#### Exercise requirements
The answer should consist of the records below, repeated exactly, and no pictures.
Excerpted data Start Marker
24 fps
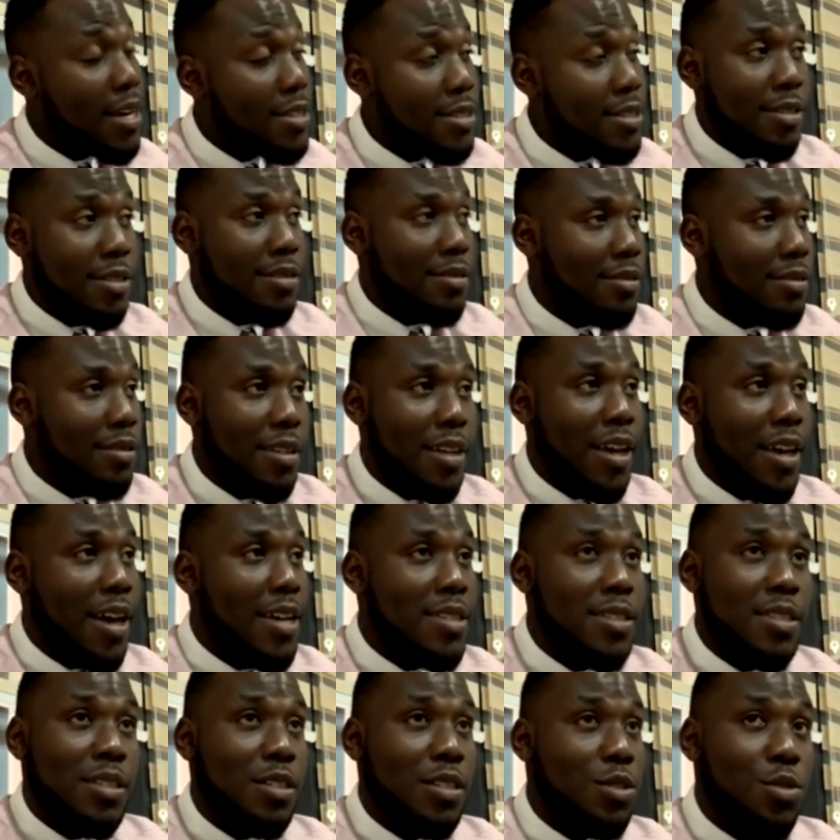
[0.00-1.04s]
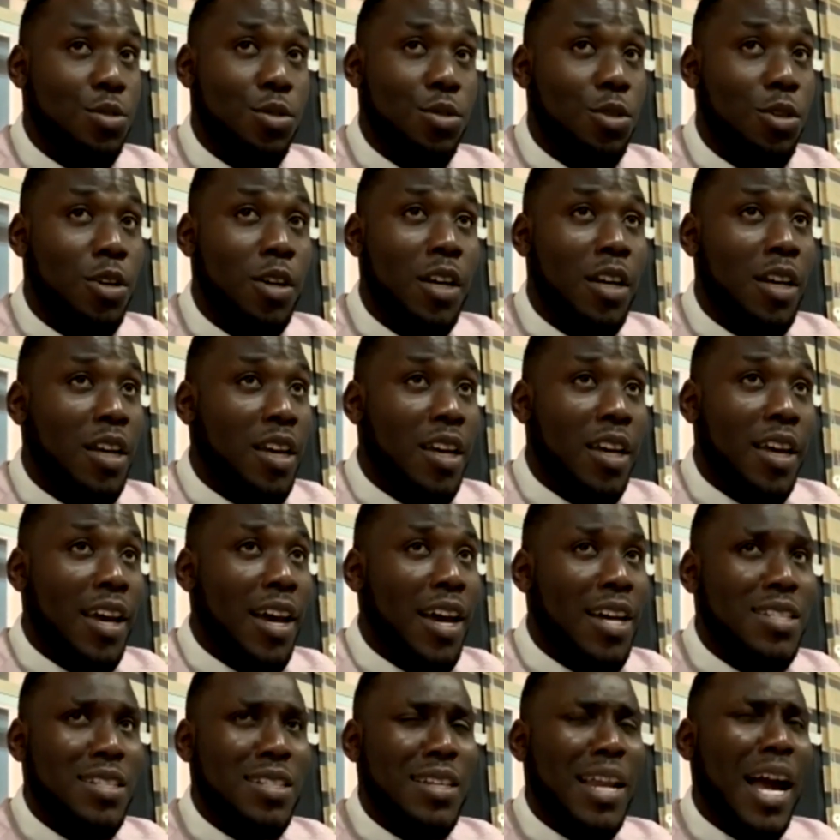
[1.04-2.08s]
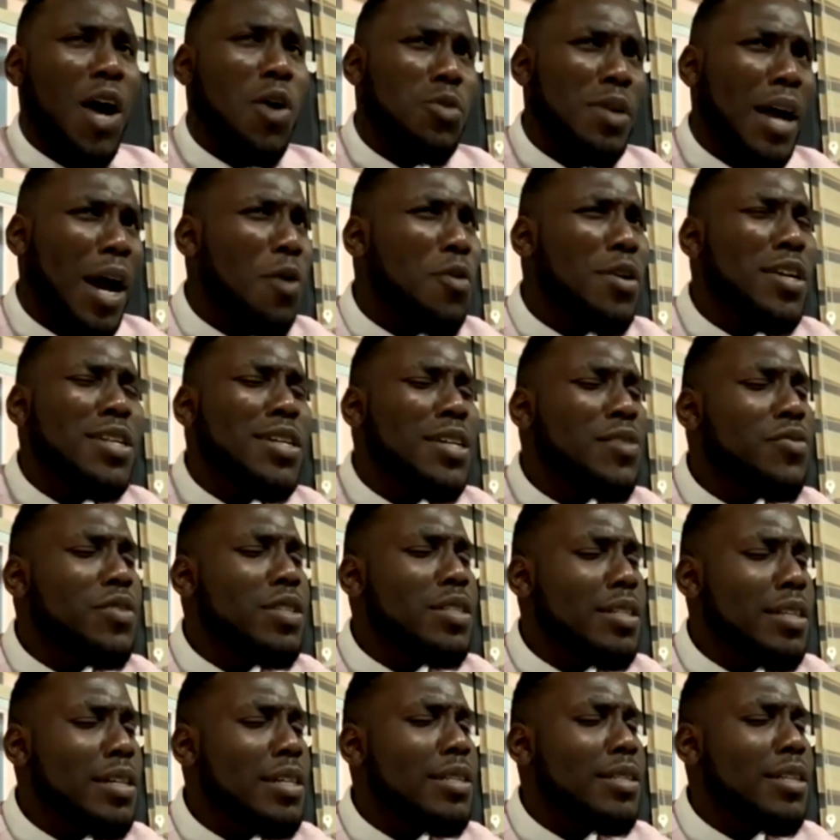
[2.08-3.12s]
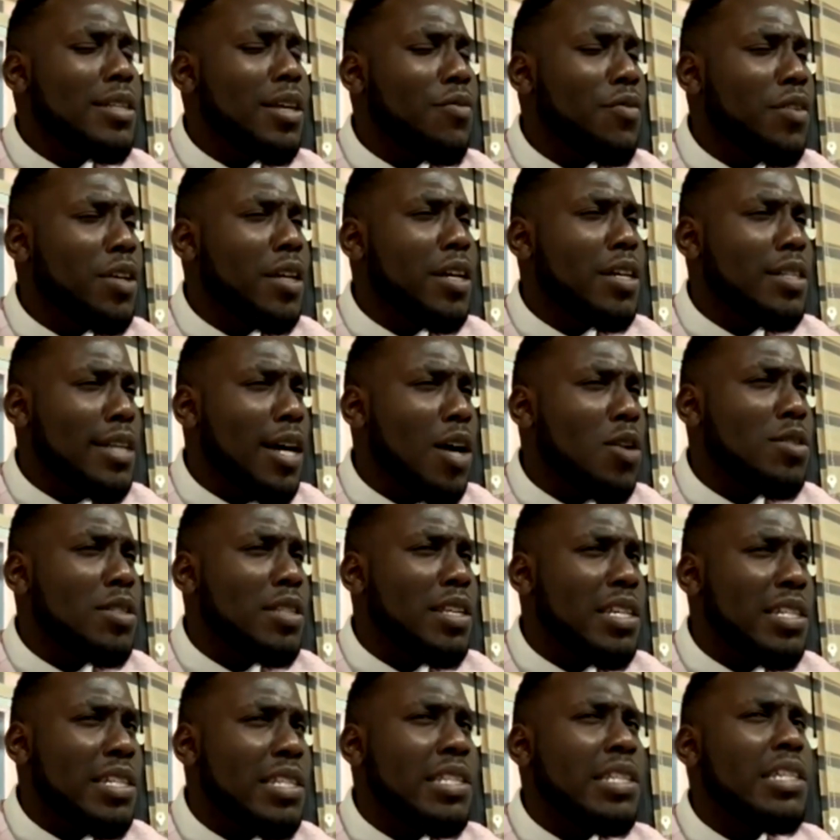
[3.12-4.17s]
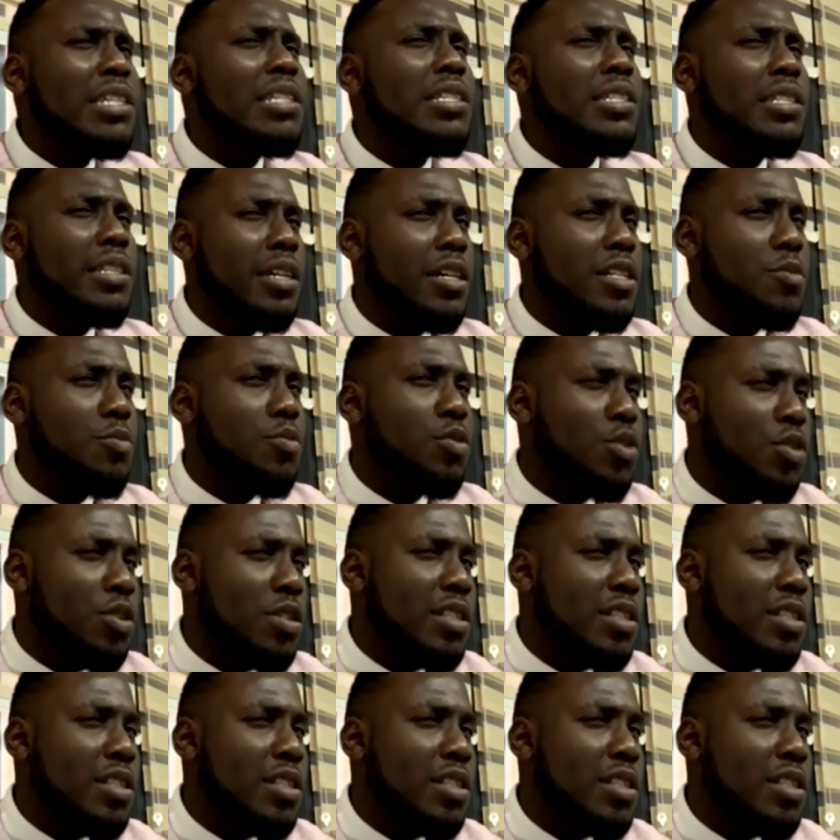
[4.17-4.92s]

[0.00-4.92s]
say 7 years. I would say 6 years because our last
Excerpted data End Marker
#### Answer section
24 fps
[0.00-1.04s]
[1.04-2.08s]
[2.08-3.12s]
[3.12-4.17s]
[4.17-4.92s]

[0.00-4.92s]
say 7 years. I would say 6 years because our last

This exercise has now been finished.